The figures for Golan settlers may seem small compared with the 300,000 settlers in the West Bank or the 200,000 in Israeli-annexed East Jerusalem. But the growth of settlements has now reached the point where Israelis constitute over half the population of the Golan Heights – the remainder being members of the Druze community who remained there after the Israeli invasion in 1967. The Israeli-occupied areas include farms, cattle ranches, orchards and vineyards and even a ski resort, in addition to a number of military bases.

The objective of expanding Israeli settlement in the Golan Heights is of course the same as in the West Bank – to establish a permanent Israeli presence as one of the “facts on the ground” that will serve as an obstacle to any re-drawing of borders.

Three years ago settler leaders launched a $250,000 advertising campaign to attract young Israelis to the Golan with the promise of free land, the declared aim of the campaign being to double the Jewish population to 40,000 over the course of the following decade. In 1999, when the settler population stood at 17,000, Israeli treasury officials estimated that, in the event of a pull-out from the Golan, compensation to the settlers for losing their homes would amount to $10 billion. Obviously, existing Golan settlers calculate that the more Israelis they can persuade to join them there, the greater the financial obstacle to withdrawal.

The Syrians have repeatedly stated that if Israel will agree to end its occupation of the Golan Heights they are prepared to join Egypt and Jordan in signing a peace agreement with Israel. But Syria insists on a complete Israeli withdrawal to the pre-1967 border, which would return the eastern shore of the Sea ofGalilee to Damascus, whereas Israel wants to retain its control of the whole ofGalilee.

Talks between Israel and Syria over the future of the Golan heights have continued on and off over the years but without ever reaching a conclusion. Danny Yatom, who was head ofMossad during Prime Minister Binyamin Netanyahu’s first term of office in 1996-99, recently stated that Netanyahu had at that time indicated that Israel was willing to withdraw from the entire Golan heights in exchange for a peace deal with Syria and the normalisation of relations between the two countries.

However, since forming his new administration in March this year Netanyahu has adopted an intransigent position over the Golan heights. Syria’s President Bashar al-Assad points out that it is futile trying to pursue negotiations over the Golan when there is no partner for talks on the Israeli side.

Obama has stated that the resumption of talks between Israel and Syria is one of his main foreign policy goals.

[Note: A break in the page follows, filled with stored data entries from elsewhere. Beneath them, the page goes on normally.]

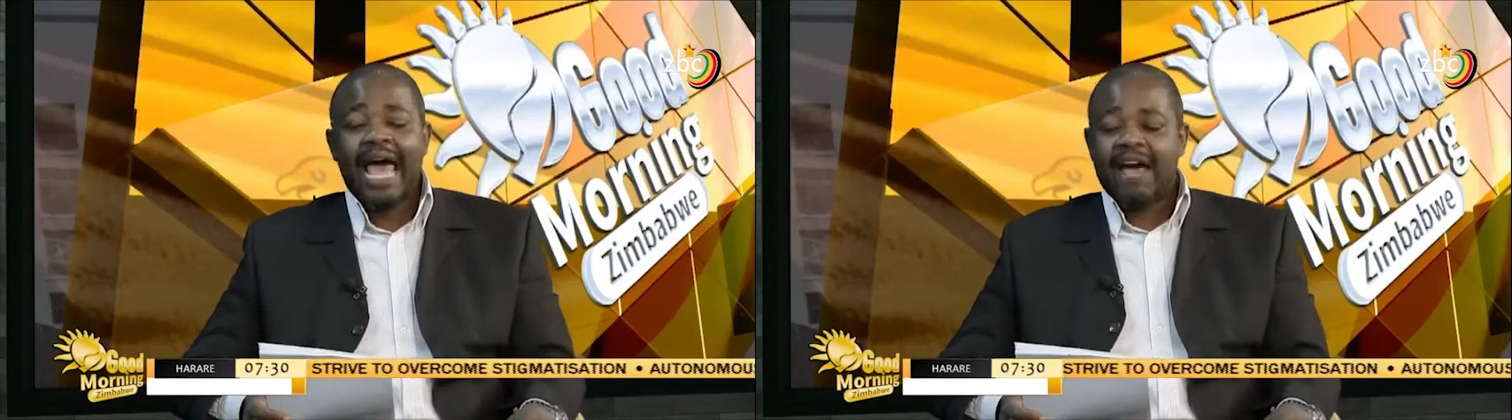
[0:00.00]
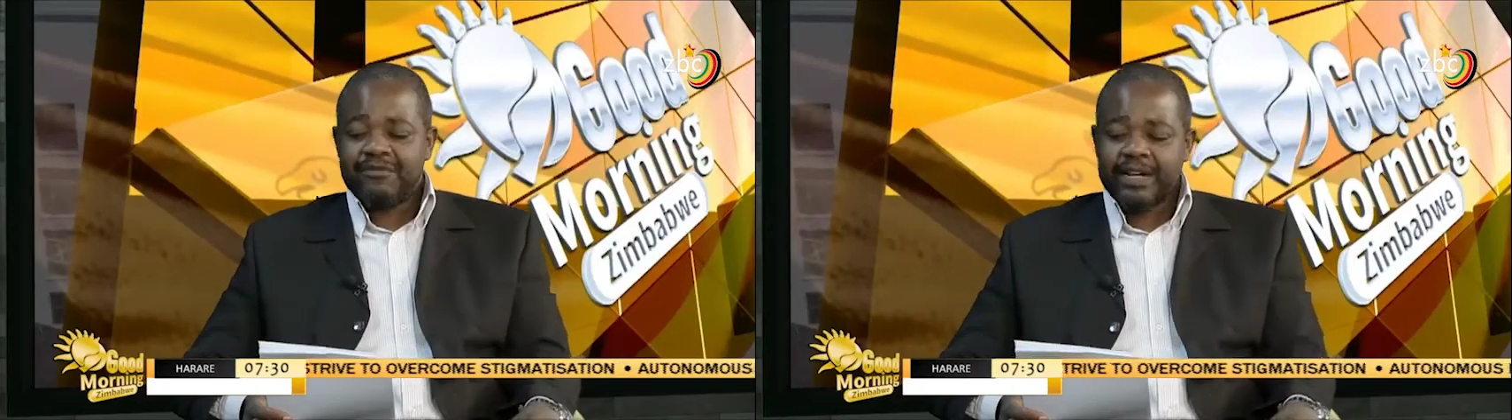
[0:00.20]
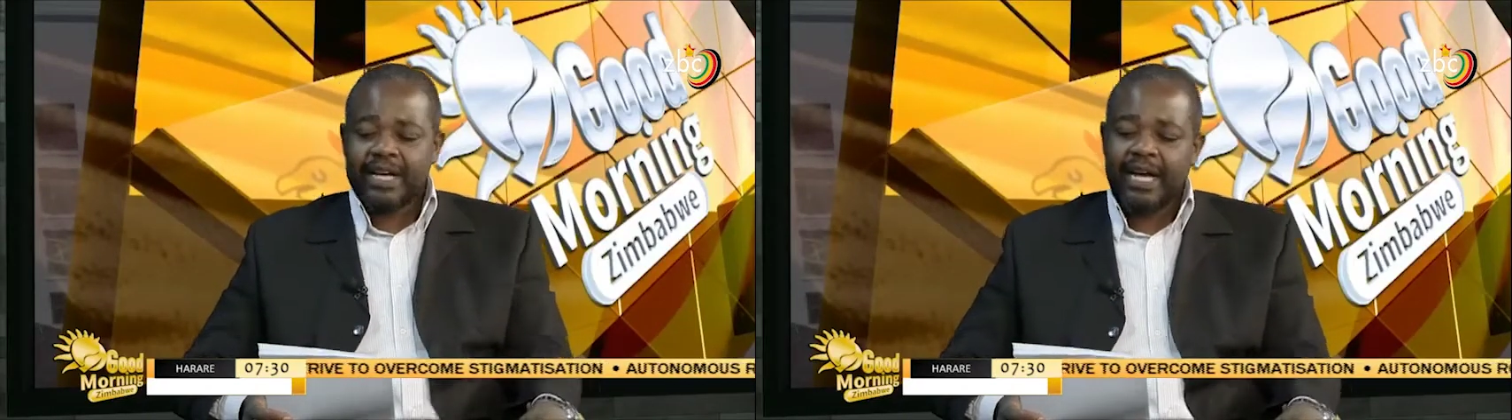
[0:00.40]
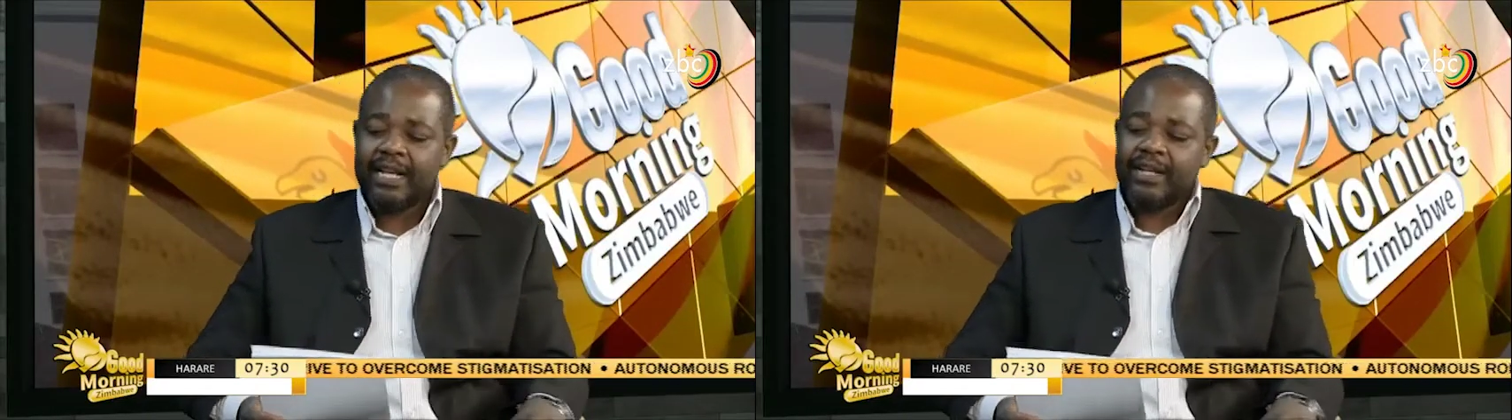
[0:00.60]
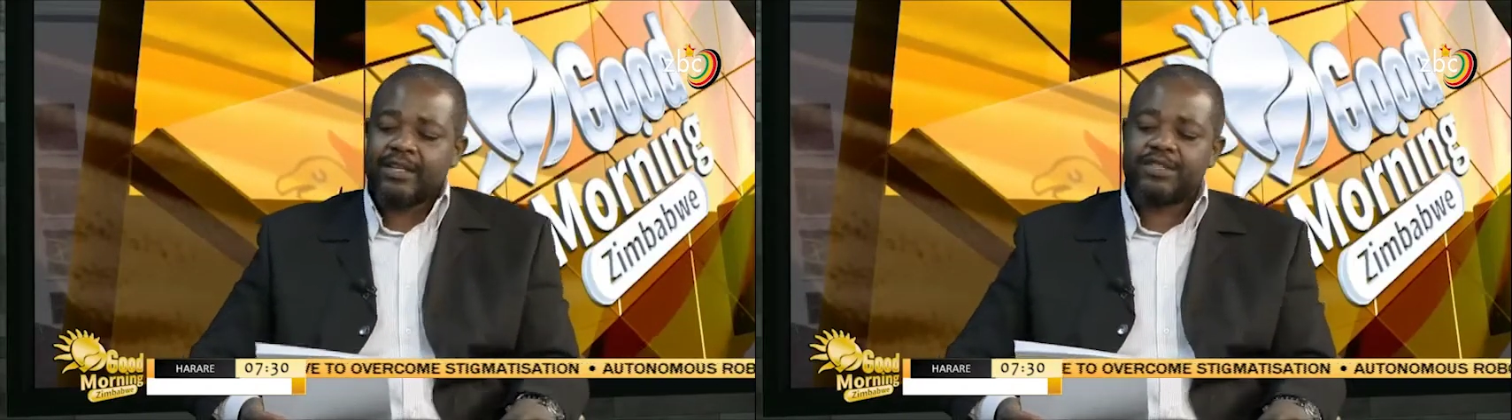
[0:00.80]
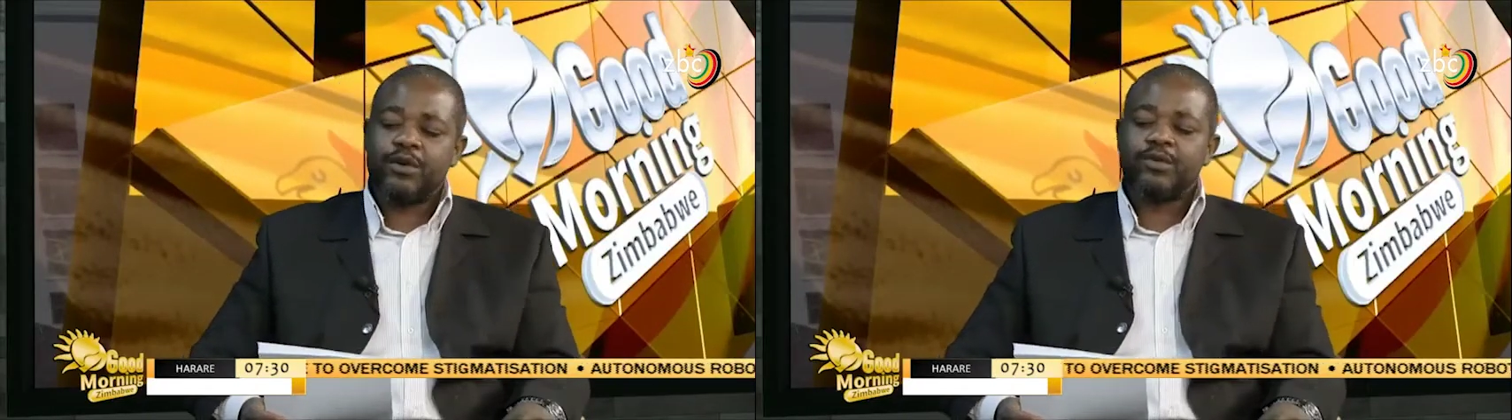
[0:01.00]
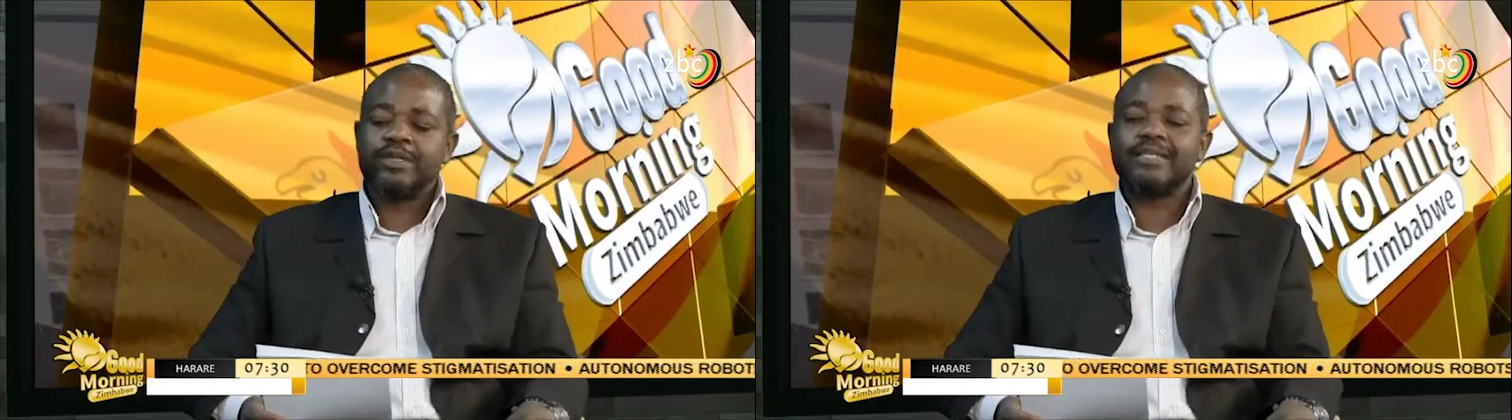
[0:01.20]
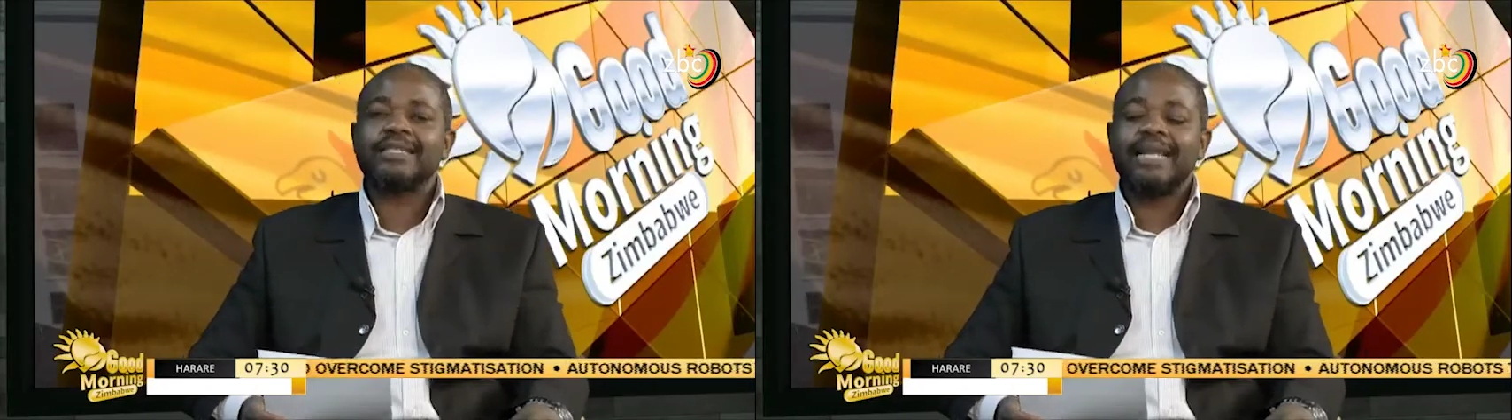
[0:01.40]
Africa looks for
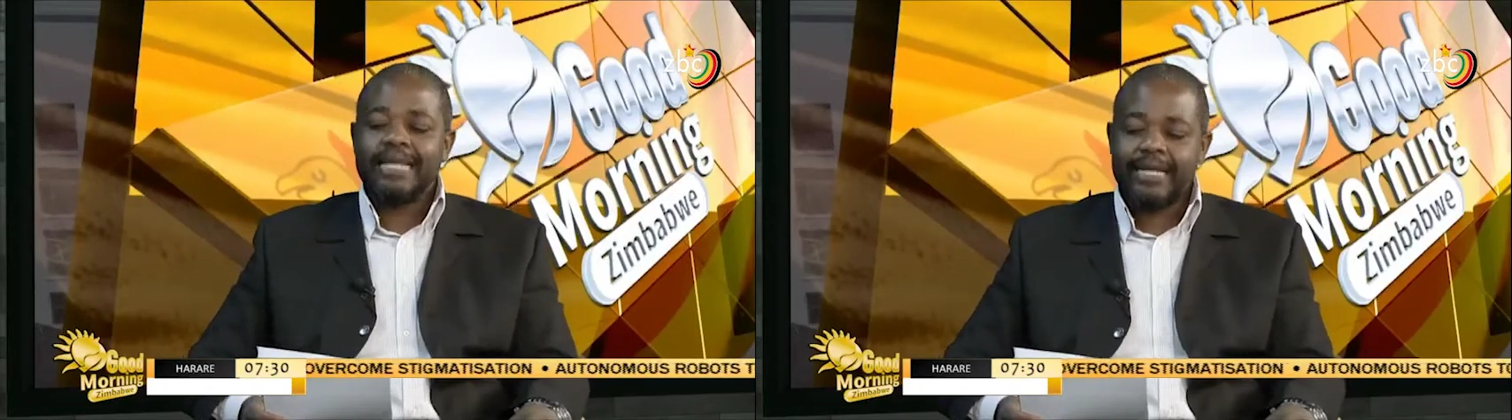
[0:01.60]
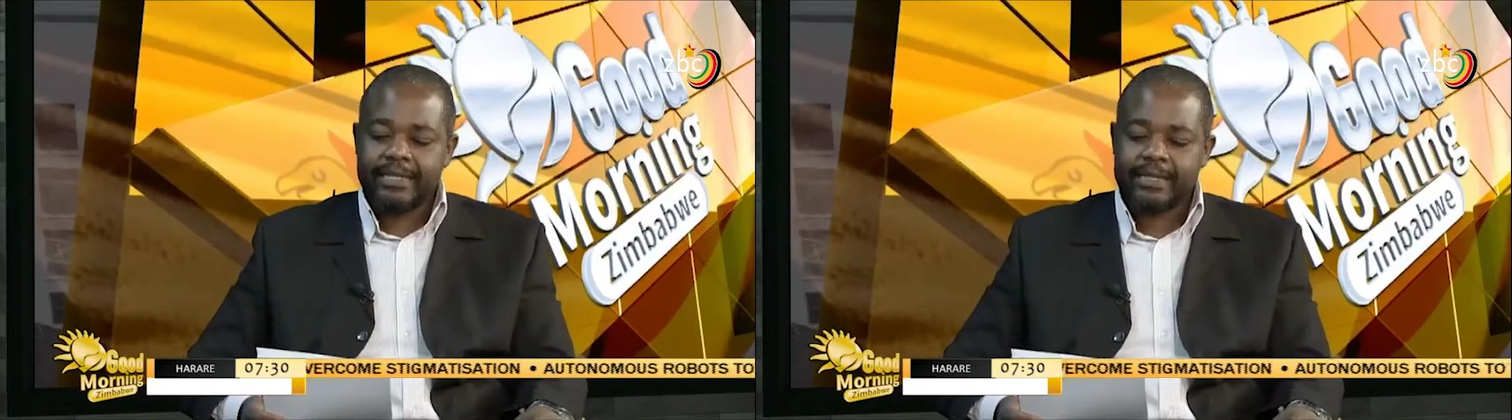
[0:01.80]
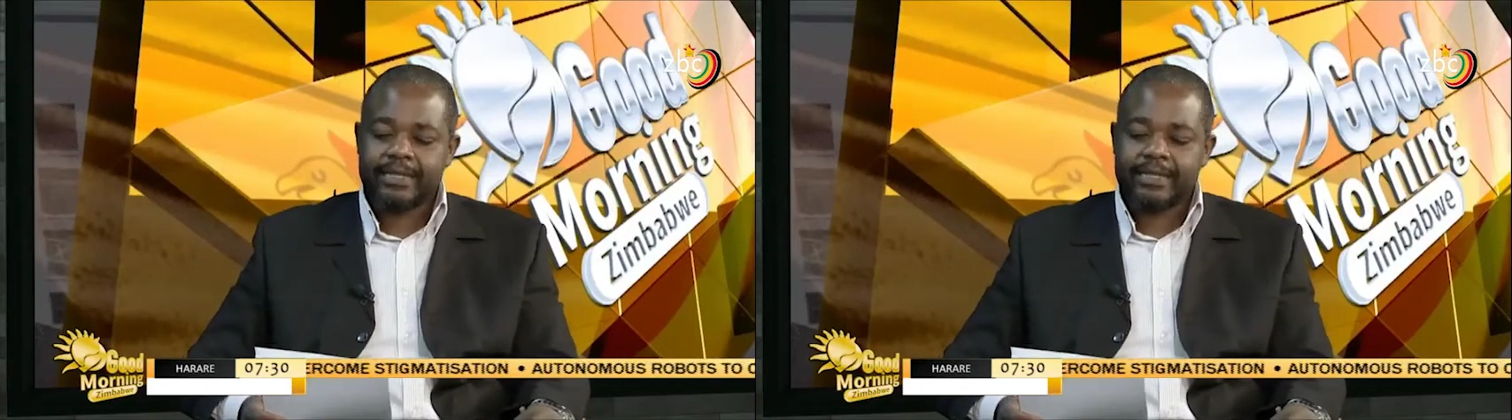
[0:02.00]
resilient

Certainly, given Israel’s political, economic and military reliance on the US, the Obama administration is in a position to exercise serious pressure on Netanyahu if the political will exists. The future of the Golan Heights therefore hinges on the question of whether Obama, unlike his predecessors in the US presidency, will defy the powerful pro-Israel lobby and confront the Israeli government. Adopting a carrot and stick approach, an Israeli hand-over of the Golan could perhaps be sweetened by the promise of a financial contribution from the US to help underwrite the cost of withdrawal. It’s President Obama’s call.